┌─ GIVEN ENTRIES
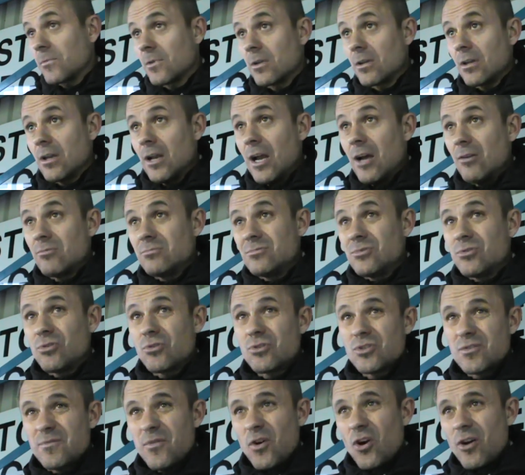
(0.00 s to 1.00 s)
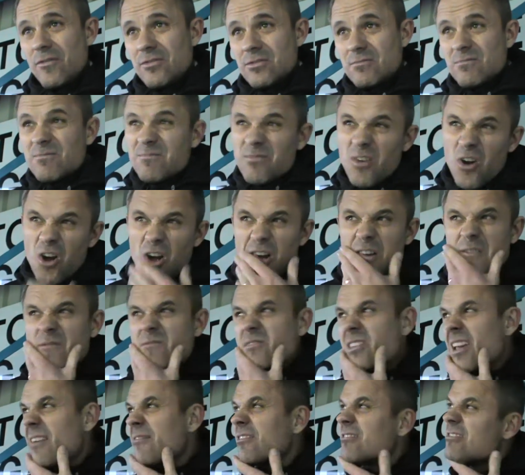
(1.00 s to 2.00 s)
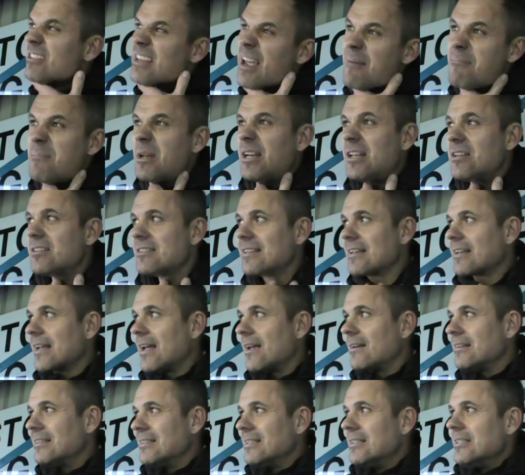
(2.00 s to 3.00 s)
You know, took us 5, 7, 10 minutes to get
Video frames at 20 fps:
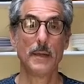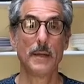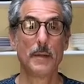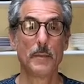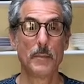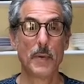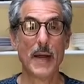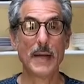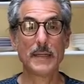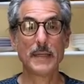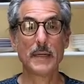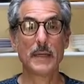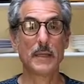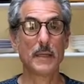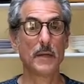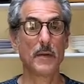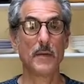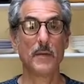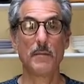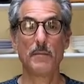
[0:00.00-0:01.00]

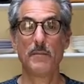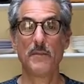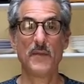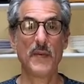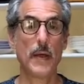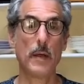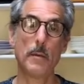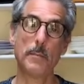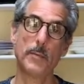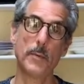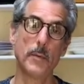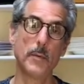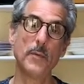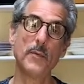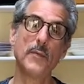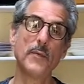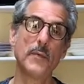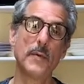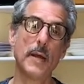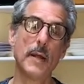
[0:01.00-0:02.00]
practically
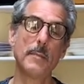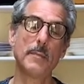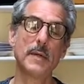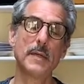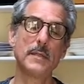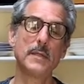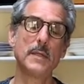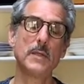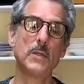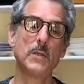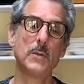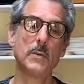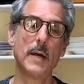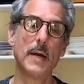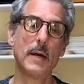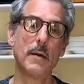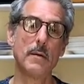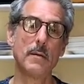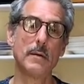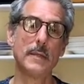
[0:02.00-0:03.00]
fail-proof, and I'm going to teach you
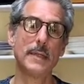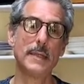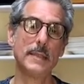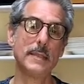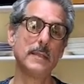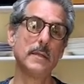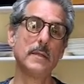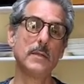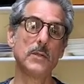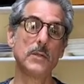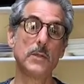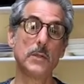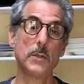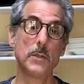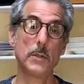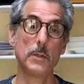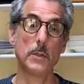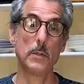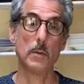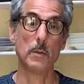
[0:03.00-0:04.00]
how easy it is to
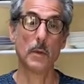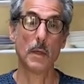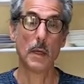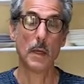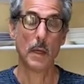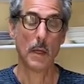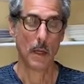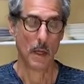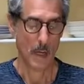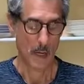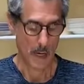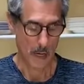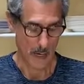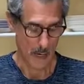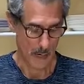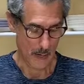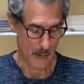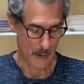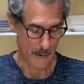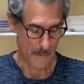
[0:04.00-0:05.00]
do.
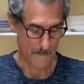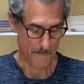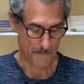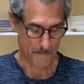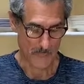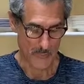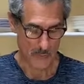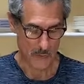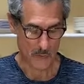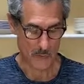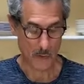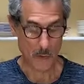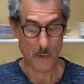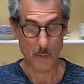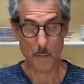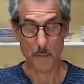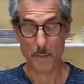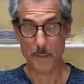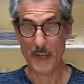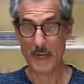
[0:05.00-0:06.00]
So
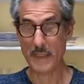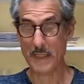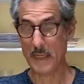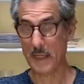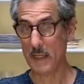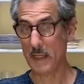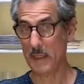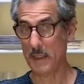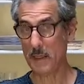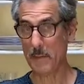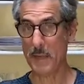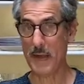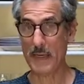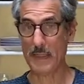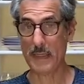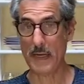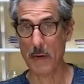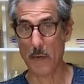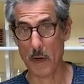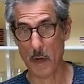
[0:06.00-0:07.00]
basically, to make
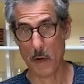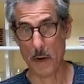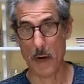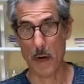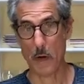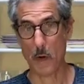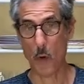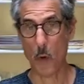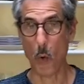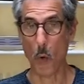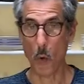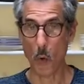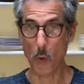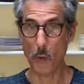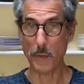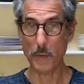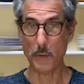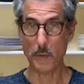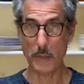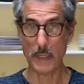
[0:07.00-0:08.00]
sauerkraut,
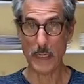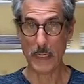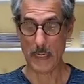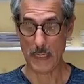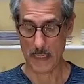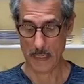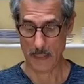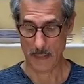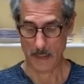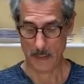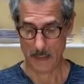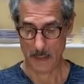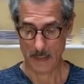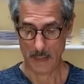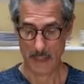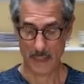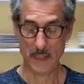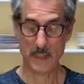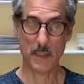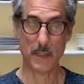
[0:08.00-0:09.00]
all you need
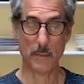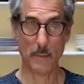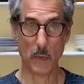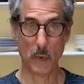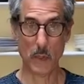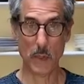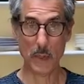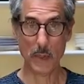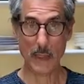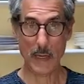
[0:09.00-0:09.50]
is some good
└─
* **WHAT TO DO**: Set the records down again exactly, with no pictures.

* **YOUR SOLUTION**:
(0.00 s to 1.00 s)
(1.00 s to 2.00 s)
(2.00 s to 3.00 s)
You know, took us 5, 7, 10 minutes to get
Video frames at 20 fps:
[0:00.00-0:01.00]

[0:01.00-0:02.00]
practically
[0:02.00-0:03.00]
fail-proof, and I'm going to teach you
[0:03.00-0:04.00]
how easy it is to
[0:04.00-0:05.00]
do.
[0:05.00-0:06.00]
So
[0:06.00-0:07.00]
basically, to make
[0:07.00-0:08.00]
sauerkraut,
[0:08.00-0:09.00]
all you need
[0:09.00-0:09.50]
is some good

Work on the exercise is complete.